Среди тургеневских червоточин была одна, очень его мучившая – он заметил ее за собою еще в детстве: неполная правдивость. Живое ли воображение, желание ли «блеснуть», «выказаться», текучесть ли и переменчивость самой натуры, но он иногда бывал лжив. Это отдаляло от него многих… Создавало впечатление позера и человека, на которого нельзя положиться (на него и действительно нельзя было положиться! Но он и действительно обладал даром прельщения).

Станкевич, как позднее Белинский, принял Тургенева, полюбил таким, каков он был, ни белого, ни черного, а пестрого, живого Тургенева. И тем, что принял, любовию своей, его перевоспитывал. При нем студент Тургенев не мог так распускаться. Правдивость, простота Станкевича и пафос его истинный – влияли.

Вместе со Станкевичем посещал он довольно замечательный дом, литературный салон Фроловых. Н. Г. Фролов, человек малозаметный, перевел «Космос» Гумбольдта и издавал «Магазин землеведения и путешествий». Жена его, немолодая, болезненная, очень тонкая и умная женщина, являлась центром дома. Вела разговор, вносила в него умственное изящество, высокую просвещенность. У нее встречались Александр Гумбольдт, Варнгаген Фон Энзе, Беттина Арним. Вершины Германии видел двадцатилетний Тургенев в этом русском семействе. Гумбольдт был уже знаменитым ученым. Варнгаген писал по-немецки о Пушкине. С Беттиной входило в жизнь Тургенева веяние Гете.

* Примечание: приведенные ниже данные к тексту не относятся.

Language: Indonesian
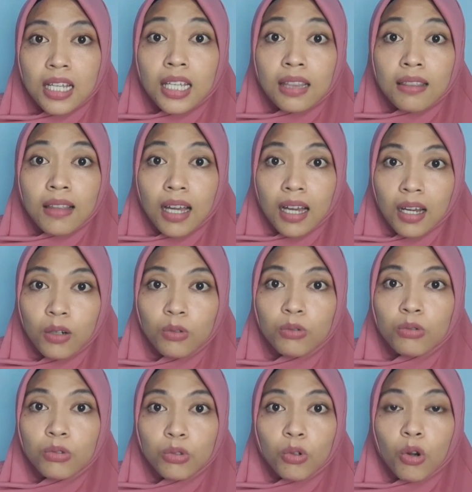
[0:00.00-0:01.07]
ke kita
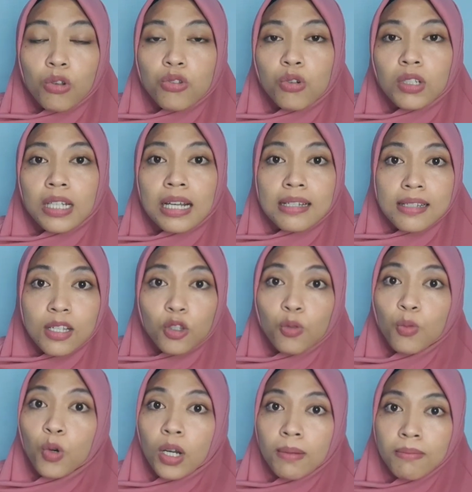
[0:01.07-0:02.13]
untuk konsultasi
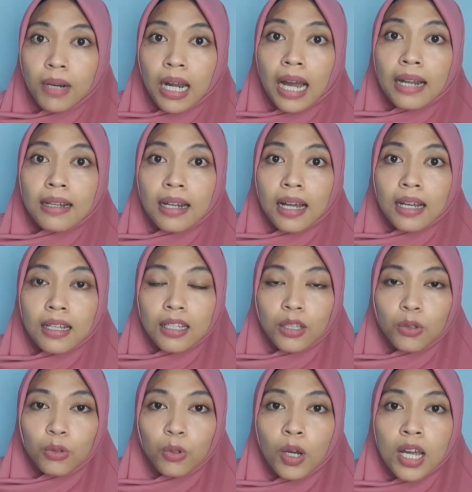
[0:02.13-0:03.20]
tumbuh kembang anak
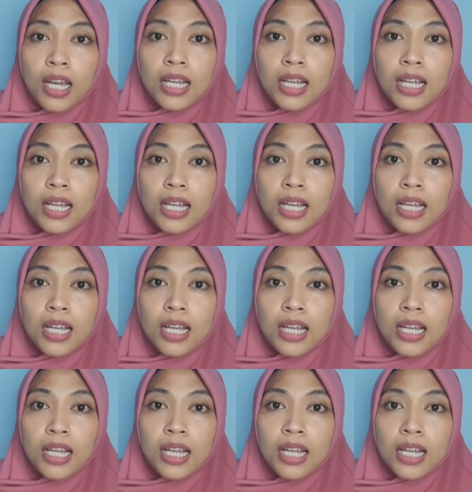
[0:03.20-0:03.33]
gitu.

Одним словом, как это всегда случалось – где бы он ни поселялся, всегда попадал в кристаллизацию умственных и духовных верхушек – а позже и вокруг себя кристаллизовал кого надо.

Но не только наукой, не только тяжеловесным и серьезным занимался он в Берлине. Любил бывать на гуляньях, маскарадах. Катался довольно много верхом – в Тиргартене. Охотничьей страсти здесь не предавался и не пил. Однако, заходил в погребок, где некогда пьянствовал и разносил филистеров романтик Гофман. Много посещал театр: черта вполне тургеневская – и впредь так будет.

С ним жил дядька, Порфирий Тимофеевич Кудряшев, человек довольно милый и не без замечательности, домашний лекарь-самоучка Варвары Петровны, ее секретарь и министр. Но главная его особенность состояла в том, что он приходился сводным братом своему молодому барину, берлинскому гегельянцу. Знал ли Иван Тургенев, что отец его крепостного Порфирия все тот же Сергей Николаевич Тургенев? Наверно, нет, по крайней мере в те годы.